**AIM OF THE TASK:** Your answer should give again, exactly, the lines from the beginning of the entries below through the line containing "[0:06.00-0:07.00]". It must contain no pictures.

**RECORDS PROVIDED:**

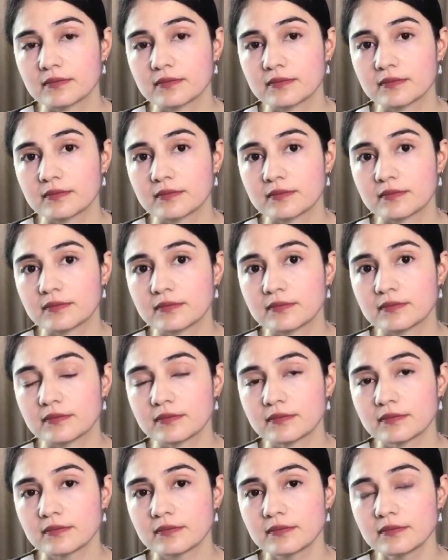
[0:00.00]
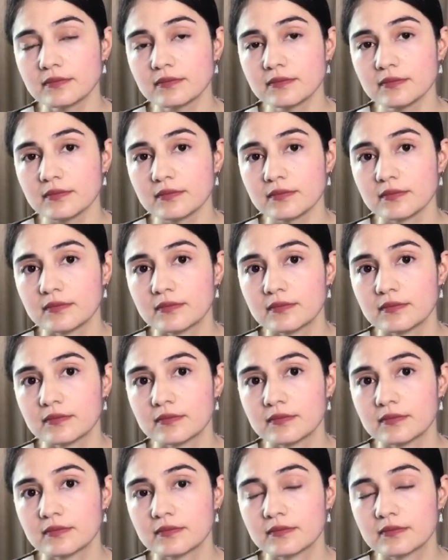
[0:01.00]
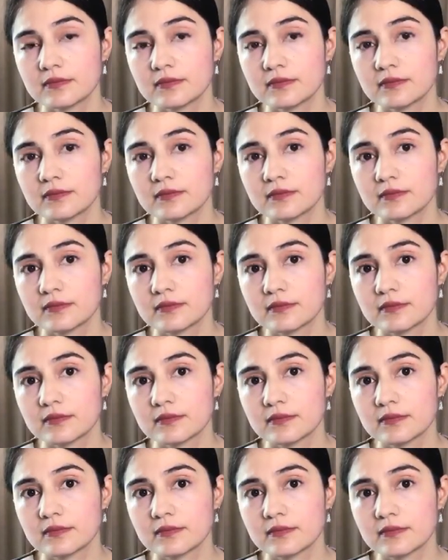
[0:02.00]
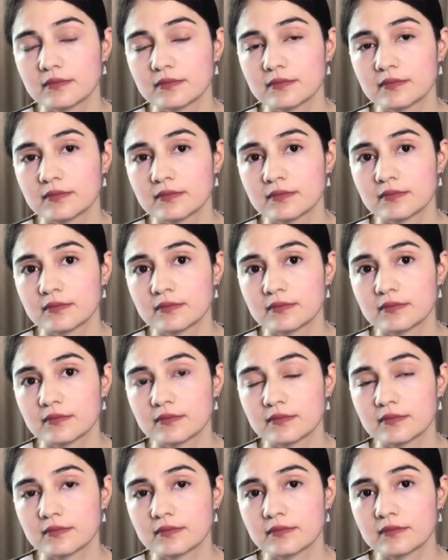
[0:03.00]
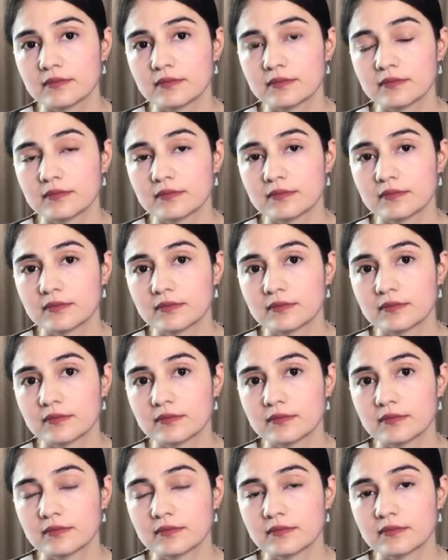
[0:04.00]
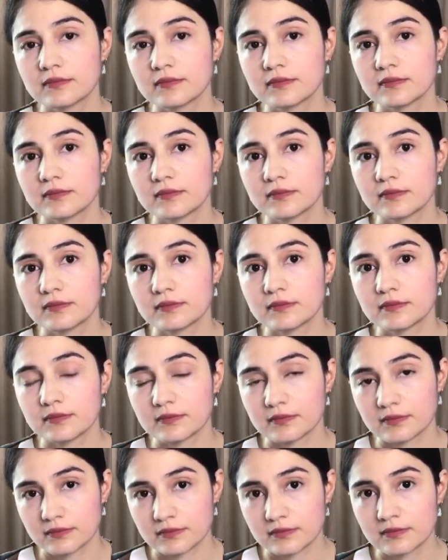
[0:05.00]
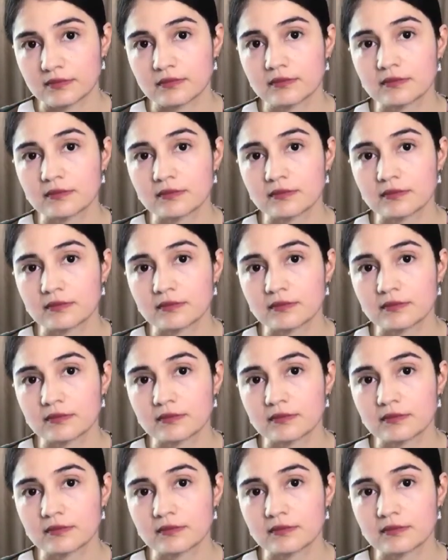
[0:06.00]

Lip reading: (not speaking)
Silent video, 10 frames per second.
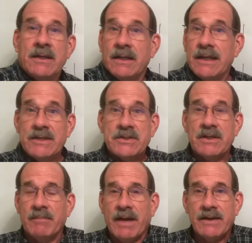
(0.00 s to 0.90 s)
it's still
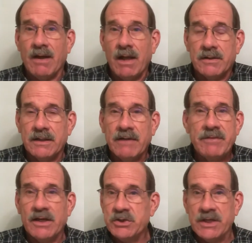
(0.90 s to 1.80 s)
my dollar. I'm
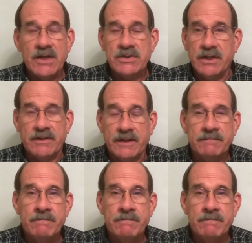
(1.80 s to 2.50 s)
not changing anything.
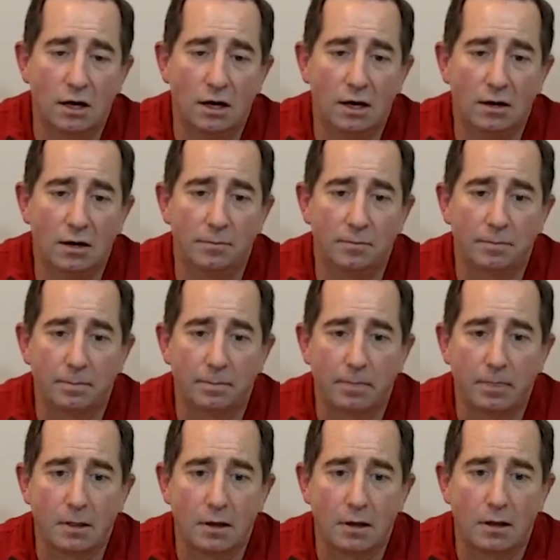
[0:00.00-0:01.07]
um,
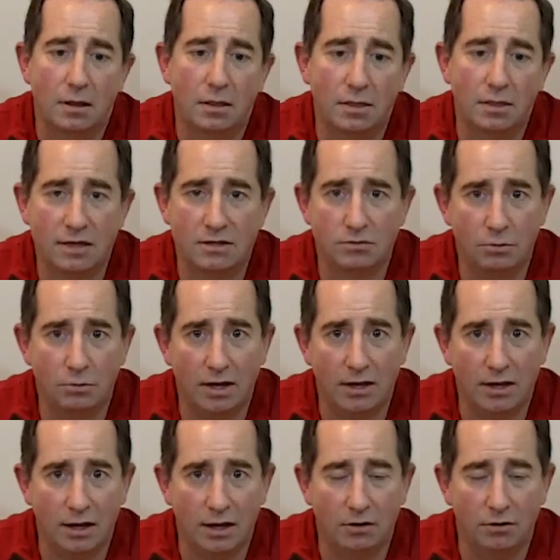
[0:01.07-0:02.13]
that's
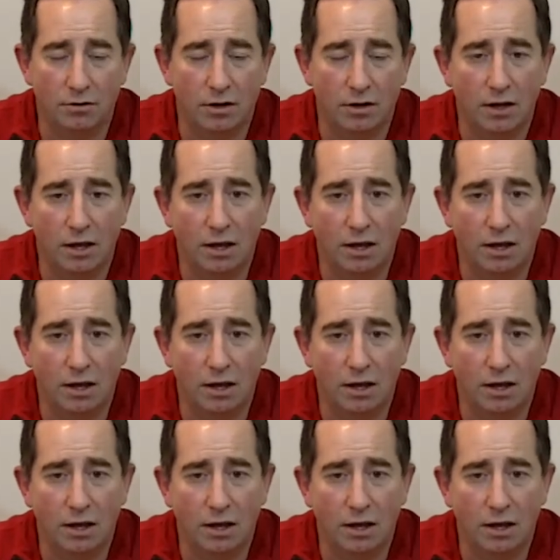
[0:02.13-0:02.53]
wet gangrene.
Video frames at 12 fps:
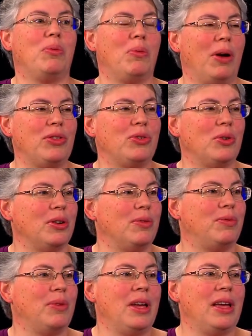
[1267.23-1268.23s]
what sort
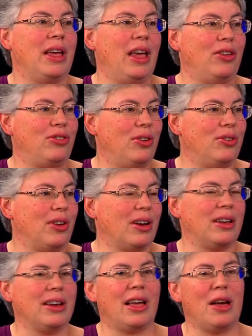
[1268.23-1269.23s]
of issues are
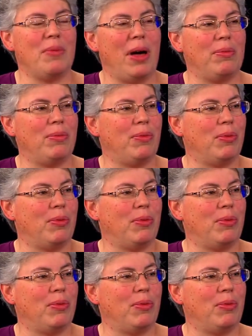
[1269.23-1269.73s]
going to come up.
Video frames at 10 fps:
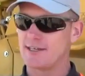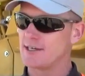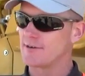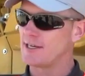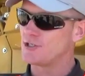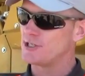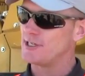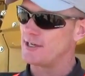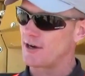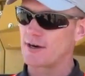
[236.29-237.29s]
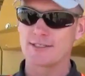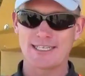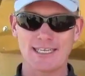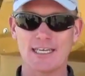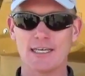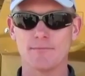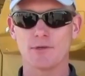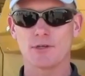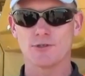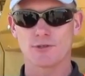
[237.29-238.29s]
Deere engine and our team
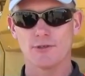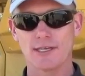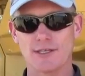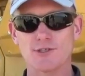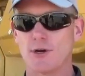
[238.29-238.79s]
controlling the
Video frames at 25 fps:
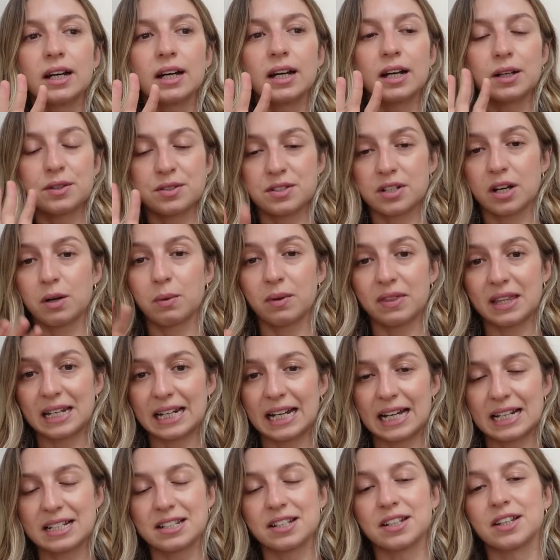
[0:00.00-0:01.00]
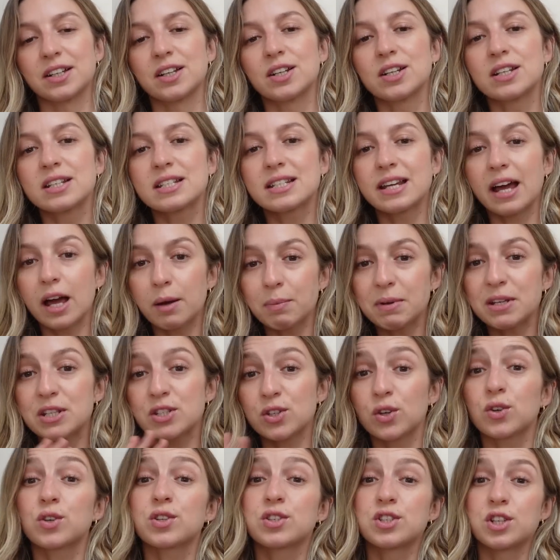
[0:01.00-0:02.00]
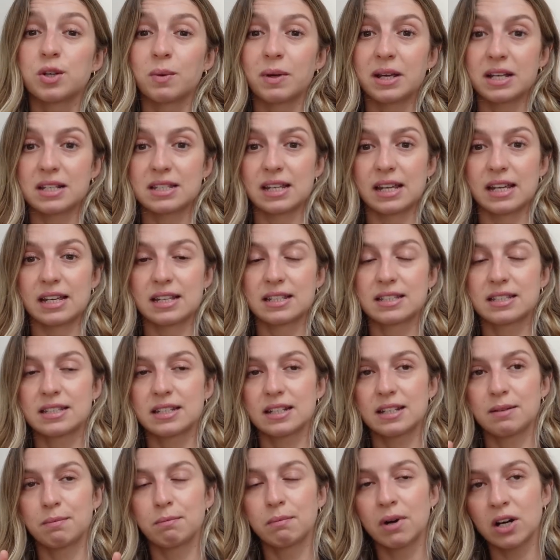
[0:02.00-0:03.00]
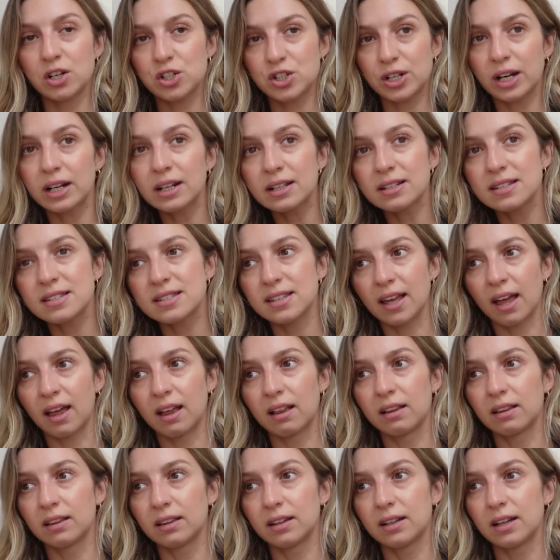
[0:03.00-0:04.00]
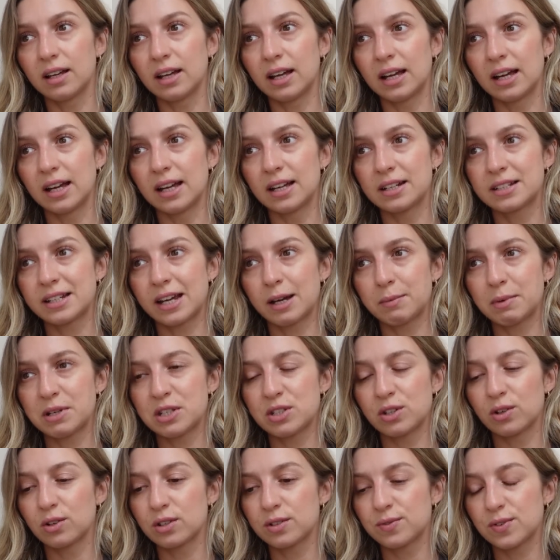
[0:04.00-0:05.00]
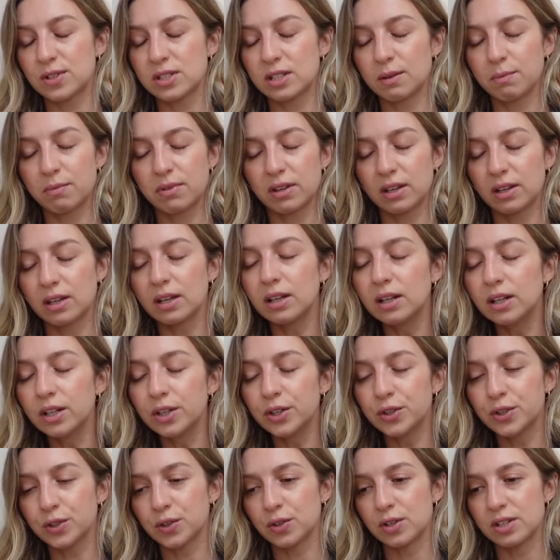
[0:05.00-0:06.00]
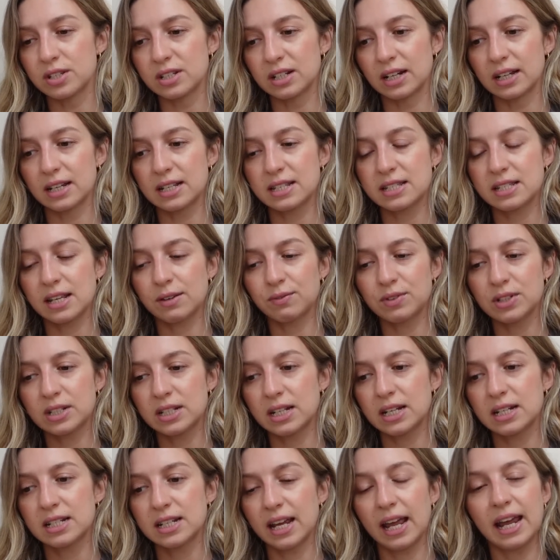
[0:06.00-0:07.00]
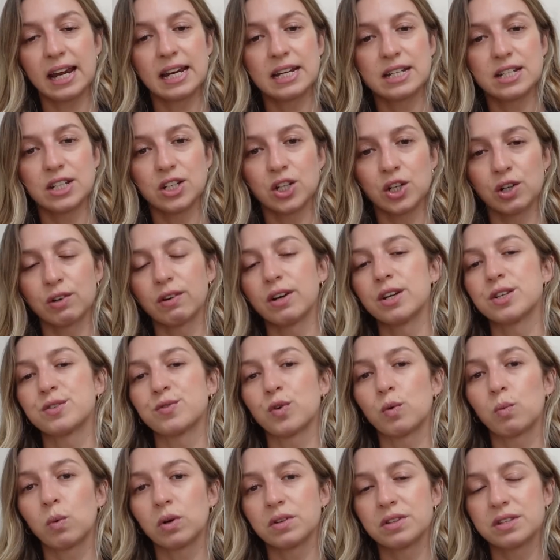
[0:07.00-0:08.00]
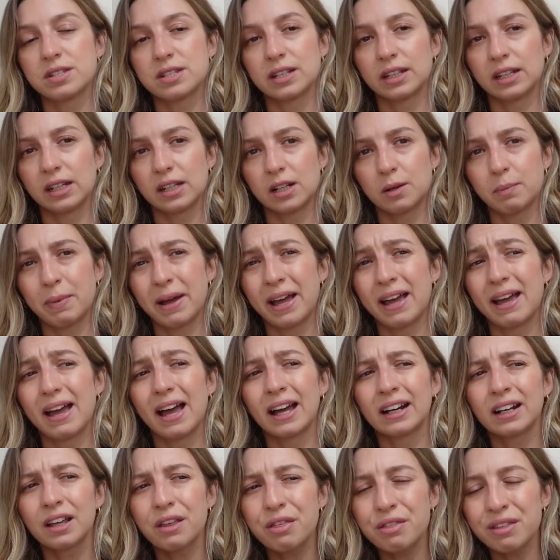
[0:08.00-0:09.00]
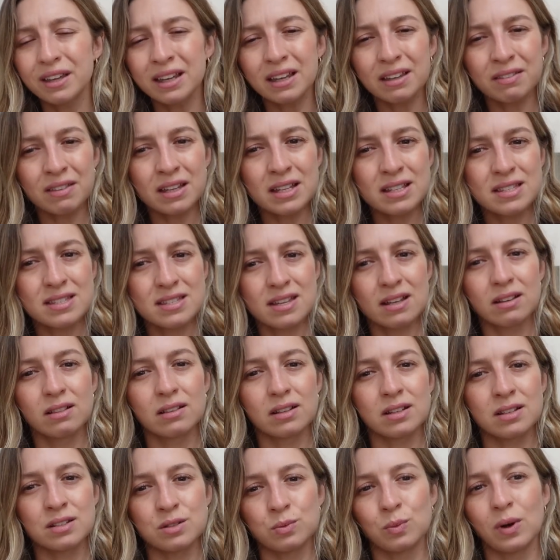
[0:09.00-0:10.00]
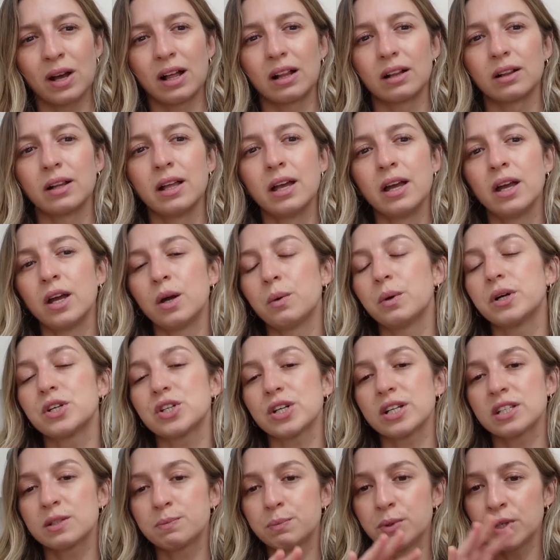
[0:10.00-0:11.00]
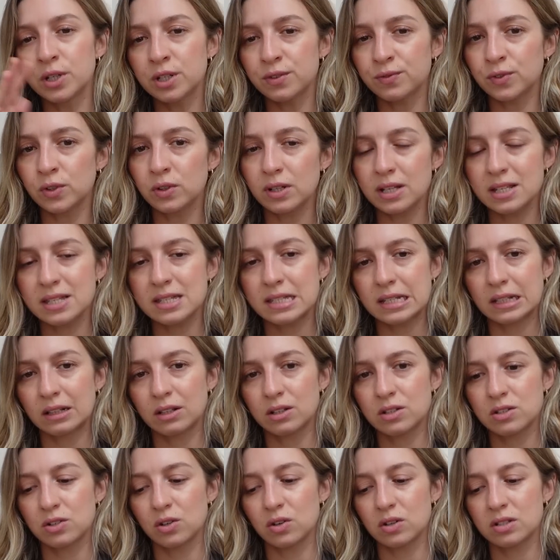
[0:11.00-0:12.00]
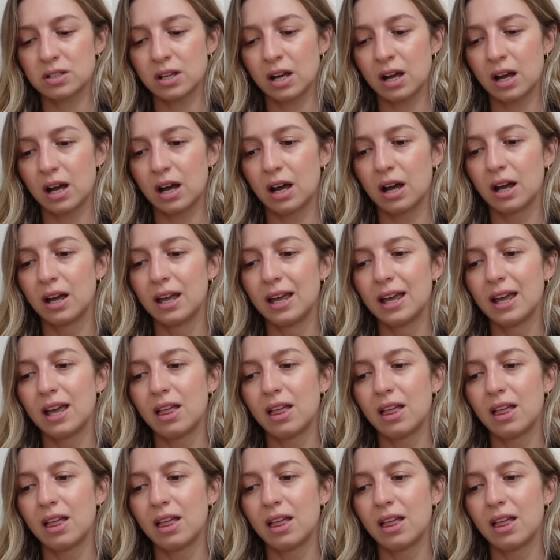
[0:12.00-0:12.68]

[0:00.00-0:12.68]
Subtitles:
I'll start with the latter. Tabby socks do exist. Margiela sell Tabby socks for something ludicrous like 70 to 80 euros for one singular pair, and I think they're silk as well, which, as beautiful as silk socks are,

**WRITTEN SOLUTION:**
[0:00.00]
[0:01.00]
[0:02.00]
[0:03.00]
[0:04.00]
[0:05.00]
[0:06.00]

Lip reading: (not speaking)
Silent video, 10 frames per second.
(0.00 s to 0.90 s)
it's still
(0.90 s to 1.80 s)
my dollar. I'm
(1.80 s to 2.50 s)
not changing anything.
[0:00.00-0:01.07]
um,
[0:01.07-0:02.13]
that's
[0:02.13-0:02.53]
wet gangrene.
Video frames at 12 fps:
[1267.23-1268.23s]
what sort
[1268.23-1269.23s]
of issues are
[1269.23-1269.73s]
going to come up.
Video frames at 10 fps:
[236.29-237.29s]
[237.29-238.29s]
Deere engine and our team
[238.29-238.79s]
controlling the
Video frames at 25 fps:
[0:00.00-0:01.00]
[0:01.00-0:02.00]
[0:02.00-0:03.00]
[0:03.00-0:04.00]
[0:04.00-0:05.00]
[0:05.00-0:06.00]
[0:06.00-0:07.00]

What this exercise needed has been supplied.